[RECORDS TO PROCESS]

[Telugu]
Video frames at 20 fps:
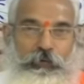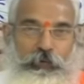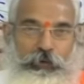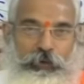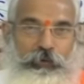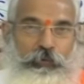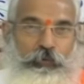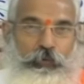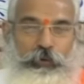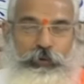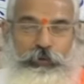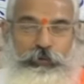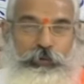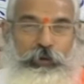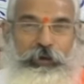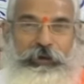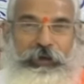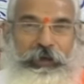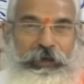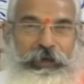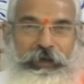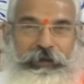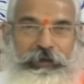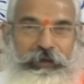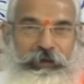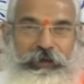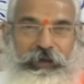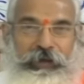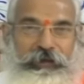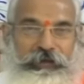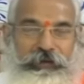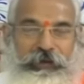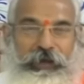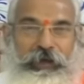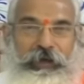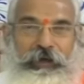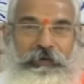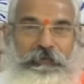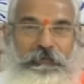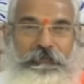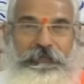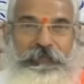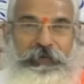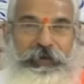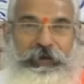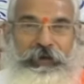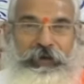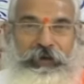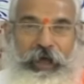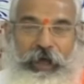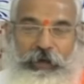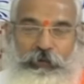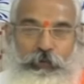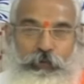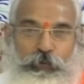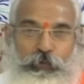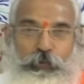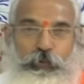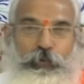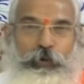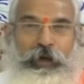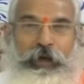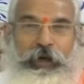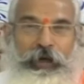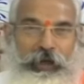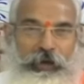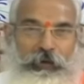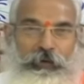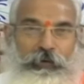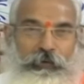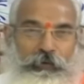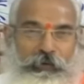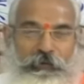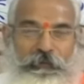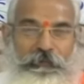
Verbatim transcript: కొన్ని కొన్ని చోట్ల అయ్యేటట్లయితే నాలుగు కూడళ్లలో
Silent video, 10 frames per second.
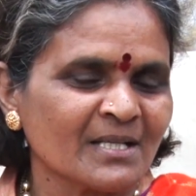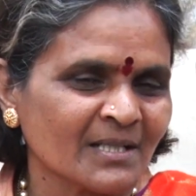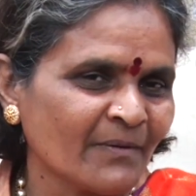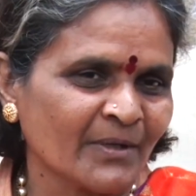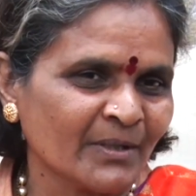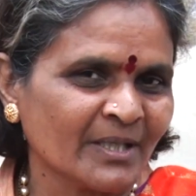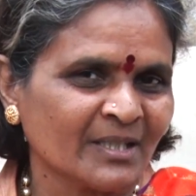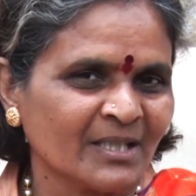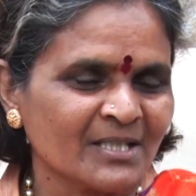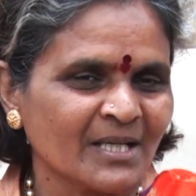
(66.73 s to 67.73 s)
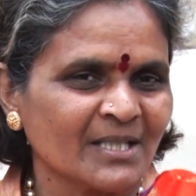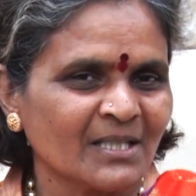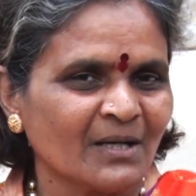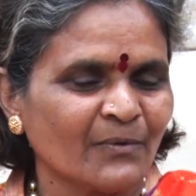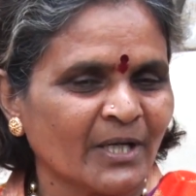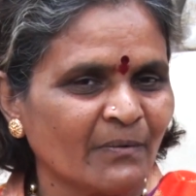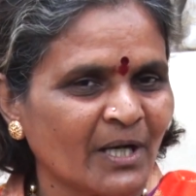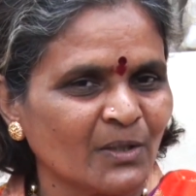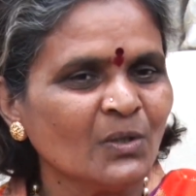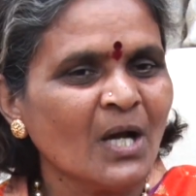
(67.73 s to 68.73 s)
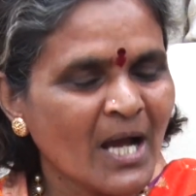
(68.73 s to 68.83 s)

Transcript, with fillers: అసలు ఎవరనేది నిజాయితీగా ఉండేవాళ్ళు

[/RECORDS TO PROCESS]

Exact output of each line above is wanted, without the pictures.

[Telugu]
Video frames at 20 fps:
Verbatim transcript: కొన్ని కొన్ని చోట్ల అయ్యేటట్లయితే నాలుగు కూడళ్లలో
Silent video, 10 frames per second.
(66.73 s to 67.73 s)
(67.73 s to 68.73 s)
(68.73 s to 68.83 s)

Transcript, with fillers: అసలు ఎవరనేది నిజాయితీగా ఉండేవాళ్ళు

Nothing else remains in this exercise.